Below are some records. Print exactly the lines between the one holding "[7:44.29-7:45.33]" and the one holding "Transcript, with fillers: Кто", inclusive, and nothing else.

>>>

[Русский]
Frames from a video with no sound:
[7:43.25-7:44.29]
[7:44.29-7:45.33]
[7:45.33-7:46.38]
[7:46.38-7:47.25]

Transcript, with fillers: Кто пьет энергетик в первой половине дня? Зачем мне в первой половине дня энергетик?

<<<
>>>

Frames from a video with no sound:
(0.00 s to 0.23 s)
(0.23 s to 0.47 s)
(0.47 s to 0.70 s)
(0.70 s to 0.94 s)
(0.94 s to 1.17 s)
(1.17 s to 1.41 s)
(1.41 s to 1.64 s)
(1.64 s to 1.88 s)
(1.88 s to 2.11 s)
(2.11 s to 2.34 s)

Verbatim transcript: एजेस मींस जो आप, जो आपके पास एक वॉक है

<<<

Written response
[7:44.29-7:45.33]
[7:45.33-7:46.38]
[7:46.38-7:47.25]

Transcript, with fillers: Кто пьет энергетик в первой половине дня? Зачем мне в первой половине дня энергетик?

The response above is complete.